Could you return the full listing, every line exactly as given?
*** DATASET EXTRACT Section Begins ***
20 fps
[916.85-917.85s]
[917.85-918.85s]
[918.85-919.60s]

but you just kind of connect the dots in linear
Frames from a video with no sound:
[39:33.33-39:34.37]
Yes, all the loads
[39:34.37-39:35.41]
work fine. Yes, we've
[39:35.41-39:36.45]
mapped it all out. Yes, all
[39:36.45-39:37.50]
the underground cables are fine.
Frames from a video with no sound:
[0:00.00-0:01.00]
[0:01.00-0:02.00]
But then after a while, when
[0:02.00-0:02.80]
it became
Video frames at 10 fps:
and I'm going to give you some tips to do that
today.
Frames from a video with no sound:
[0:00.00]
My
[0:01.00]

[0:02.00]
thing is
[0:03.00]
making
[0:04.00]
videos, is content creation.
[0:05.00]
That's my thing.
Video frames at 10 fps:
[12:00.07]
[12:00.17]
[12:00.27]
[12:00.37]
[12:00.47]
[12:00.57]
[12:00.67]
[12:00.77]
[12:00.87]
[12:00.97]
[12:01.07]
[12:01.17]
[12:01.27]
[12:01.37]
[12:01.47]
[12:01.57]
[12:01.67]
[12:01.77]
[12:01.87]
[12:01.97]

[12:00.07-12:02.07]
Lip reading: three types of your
*** DATASET EXTRACT Section Ends ***
**ANSWER AREA**
20 fps
[916.85-917.85s]
[917.85-918.85s]
[918.85-919.60s]

but you just kind of connect the dots in linear
Frames from a video with no sound:
[39:33.33-39:34.37]
Yes, all the loads
[39:34.37-39:35.41]
work fine. Yes, we've
[39:35.41-39:36.45]
mapped it all out. Yes, all
[39:36.45-39:37.50]
the underground cables are fine.
Frames from a video with no sound:
[0:00.00-0:01.00]
[0:01.00-0:02.00]
But then after a while, when
[0:02.00-0:02.80]
it became
Video frames at 10 fps:
and I'm going to give you some tips to do that
today.
Frames from a video with no sound:
[0:00.00]
My
[0:01.00]

[0:02.00]
thing is
[0:03.00]
making
[0:04.00]
videos, is content creation.
[0:05.00]
That's my thing.
Video frames at 10 fps:
[12:00.07]
[12:00.17]
[12:00.27]
[12:00.37]
[12:00.47]
[12:00.57]
[12:00.67]
[12:00.77]
[12:00.87]
[12:00.97]
[12:01.07]
[12:01.17]
[12:01.27]
[12:01.37]
[12:01.47]
[12:01.57]
[12:01.67]
[12:01.77]
[12:01.87]
[12:01.97]

[12:00.07-12:02.07]
Lip reading: three types of your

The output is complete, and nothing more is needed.